Firms will collaborate on development of Siena’s drugs for CNS diseases.
Siena Biotech is taking a minority equity stake in Aptuit’s recently acquired Italian operations as part of a strategic alliance through which the pharmaceutical services firm will become a provider of choice for Siena’s drug development activities. Under terms of the deal the firms will collaborate on development of the Siena pipeline, which is focused on Alzheimer and Huntington diseases and neuro-oncology.
Aptuit acquired The Verona Medicines Research Centre from GlaxoSmithKline (GSK) at the start of July. The deal included transfer of the facility’s approximately 500 staff members to Aptuit from GSK.

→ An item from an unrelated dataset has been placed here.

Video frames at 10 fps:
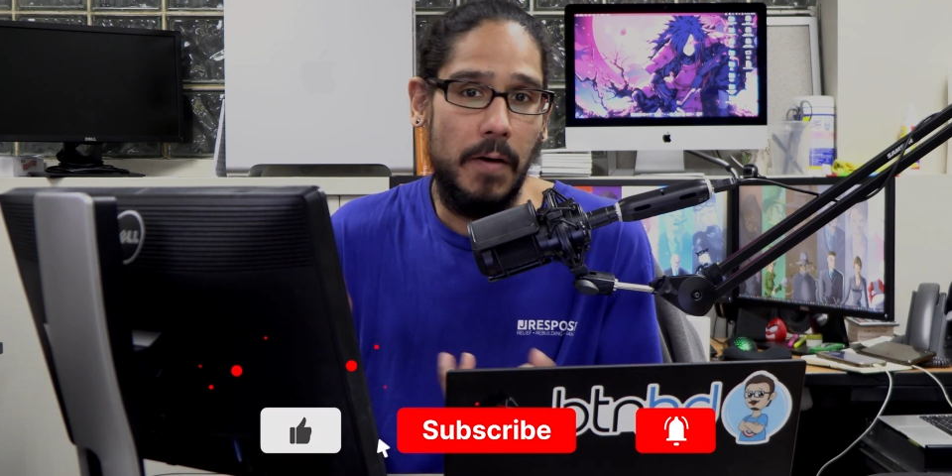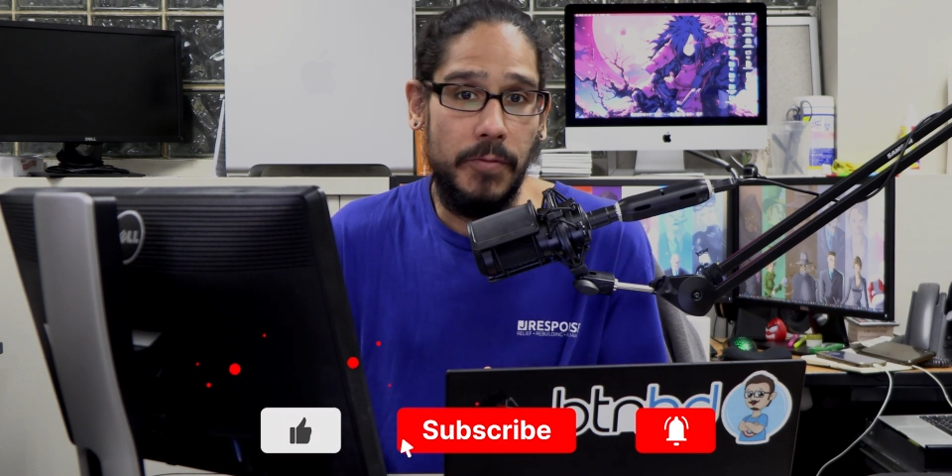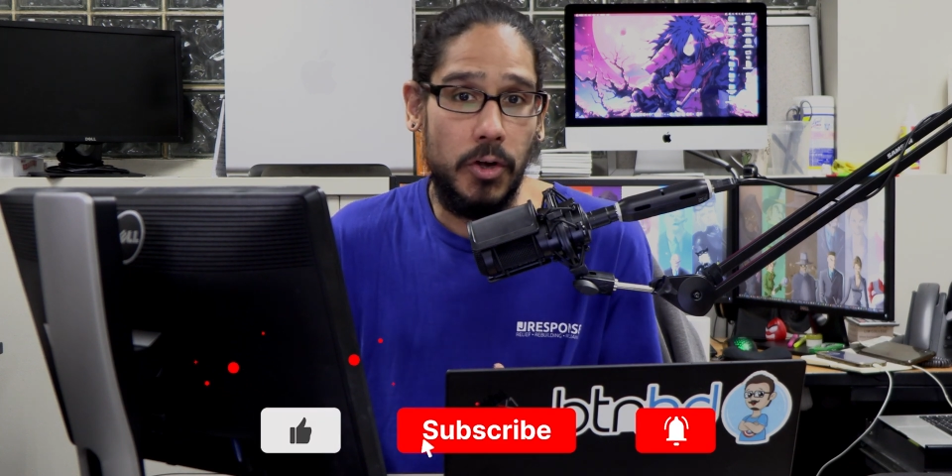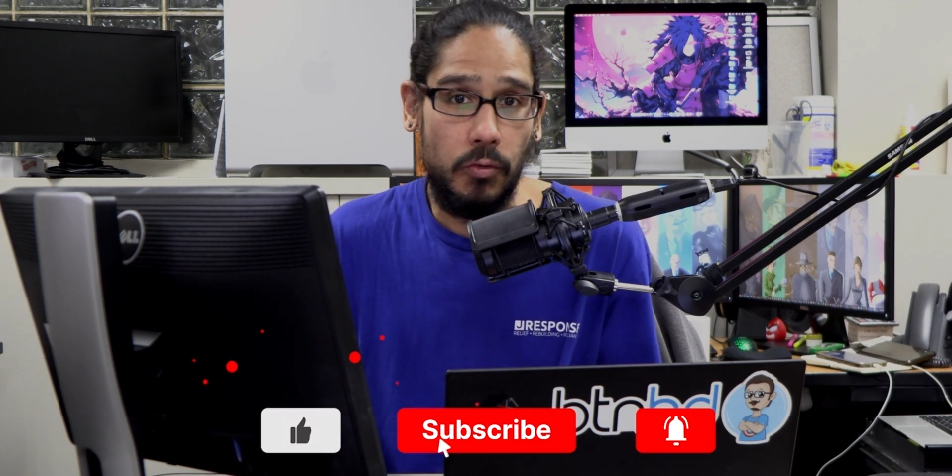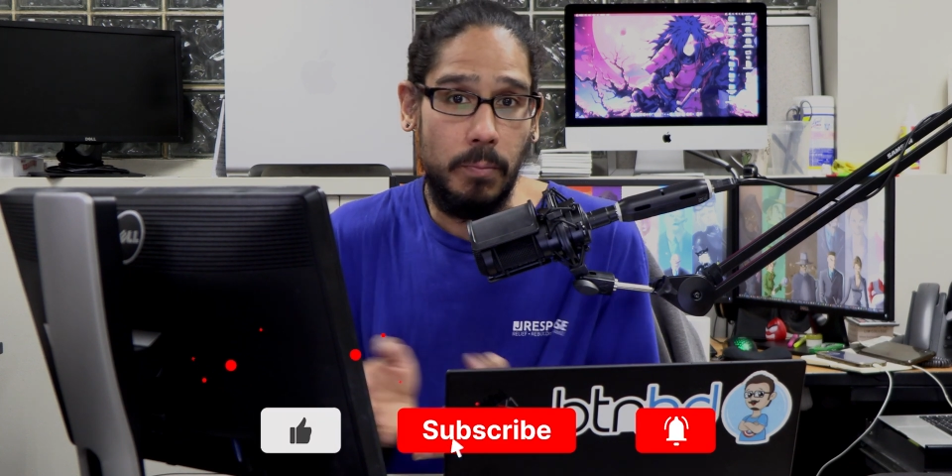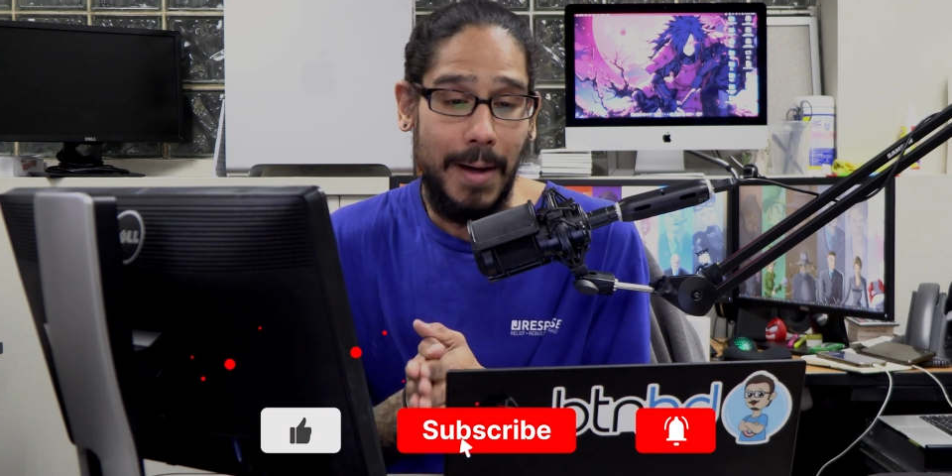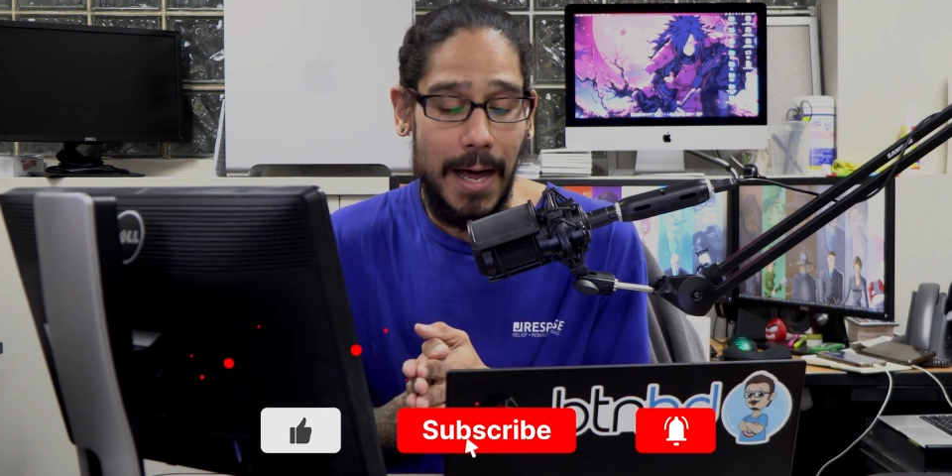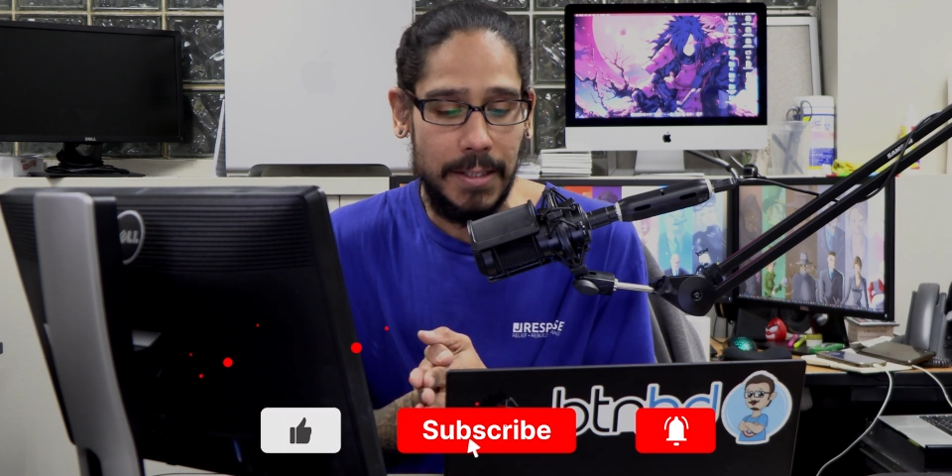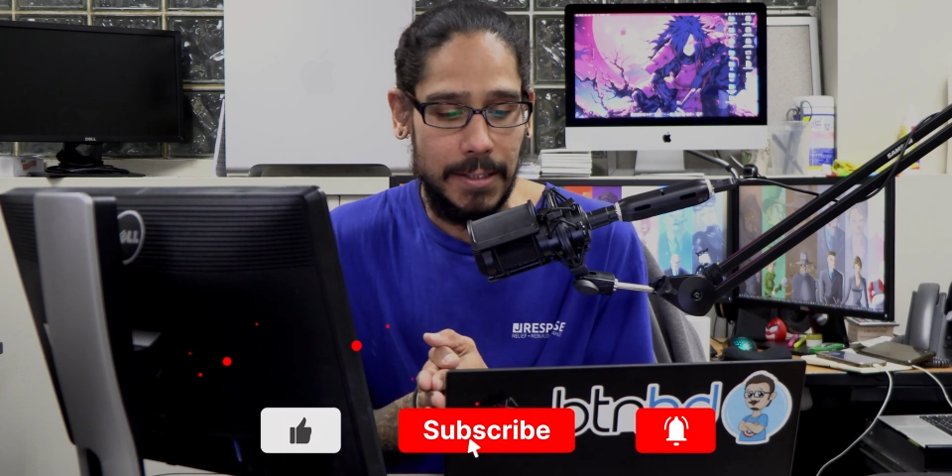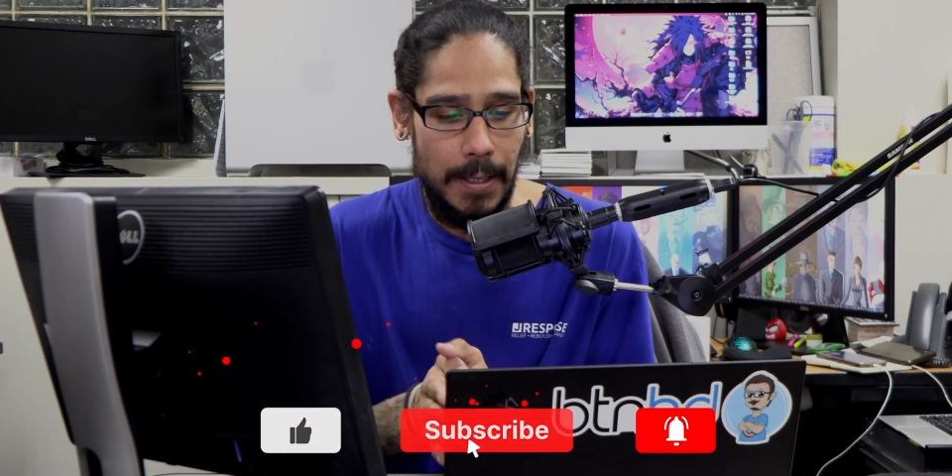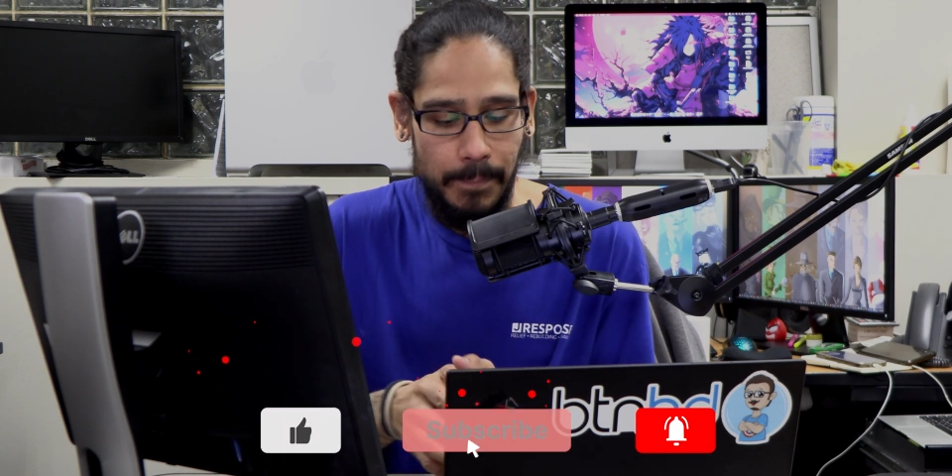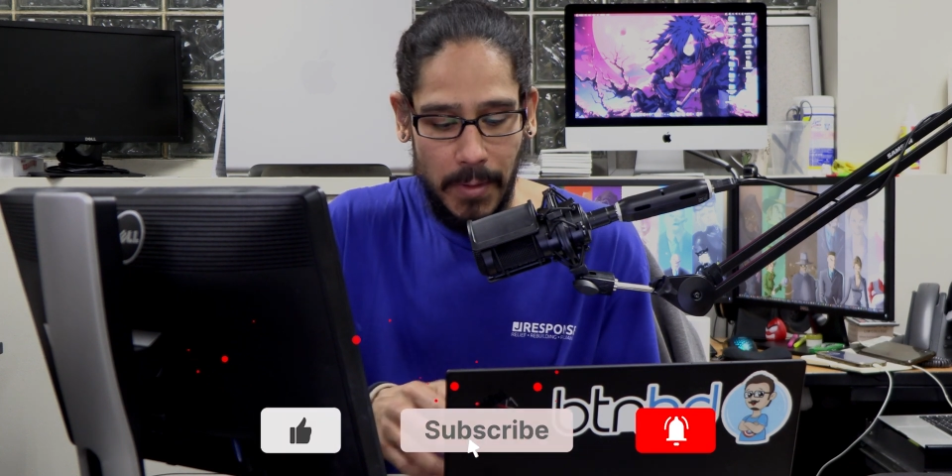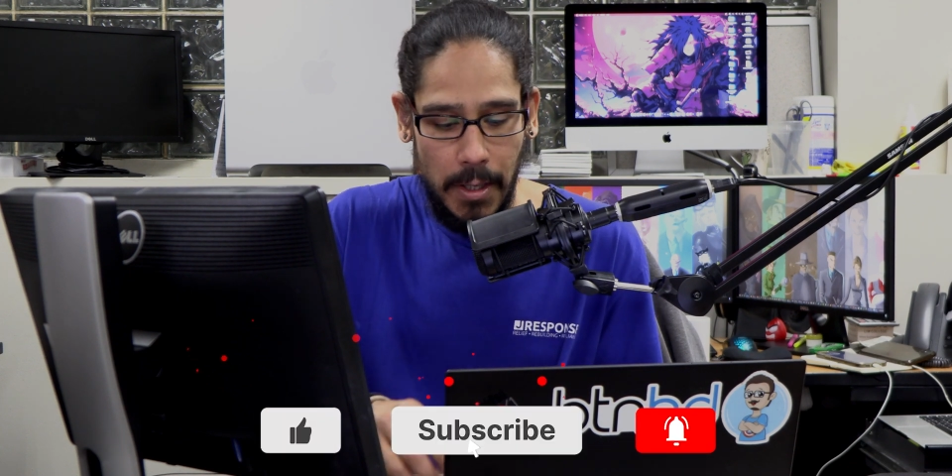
of the group policy.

Aptuit says this acquisition has significantly boosted its existing drug development capabilities as well as provided specialist expertise in drug discovery and development in neurosciences, which will be a particularly valuable resource for Siena’s drug development pipeline.
“Siena Biotech’s commitment is an important validation of the capabilities and expertise gained via our recent acquisition of the Verona Medicines Research Centre from GSK,” states Aptuit’s chairman and CEO Timothy C. Tyson. “Aptuit has technologies, processes, and skills that are complementary to those of Siena Biotech and therefore represents the ideal partner for us as we advance our drug candidates through development,” adds Giovanni Gaviraghi, Siena’s CEO and formerly R&D director at the GSK Medicines Research Centre.
The company’s therapeutic pipeline includes Alzheimer disease candidates in development through separate partnerships with Wyeth and Roche. An early clinical-stage SirT1 inhibitor, 6-chloro-2,3,4,9-tetrahydro-1H-carbazole-1-carboxamide, is in clinical development for Huntington disease via a 2009 licensing deal with Elixir Pharmaceuticals. A Phase I study with the candidate was initiated in January, and the firms project the drug will be in Phase II trials by early 2011.
Siena’s in-house pipeline includes a huntingtin toxicity inhibitor and an oncology candidate that are both projected to complete Phase I development during the first quarter of 2011. Additional candidates for treating Huntington disease, Alzheimer disease, and neuro-oncology are moving toward preclinical development. These include a Wnt signaling inhibitor and chemokine antagonist for cancer indications.
In April Siena inked separate research collaboration agreements with Singapore’s Experimental Therapeutics Centre (ETC) and Singapore Immunology Network (SIgN), to develop new drugs and targeted antibodies against cancer. Both TEC and SigN are part of Singapore’s Agency for Science, Technology and Research (A*Star).
The collaboration with ETC is focused on developing molecular inhibitors of a major oncology signaling pathway as a therapeutic strategy for difficult-to-treat forms of cancer such as gastric cancer, leukemia, and brain tumors. The partnership with SIgN aims to develop a novel monoclonal antibody applicable to bone diseases such as osteoporosis.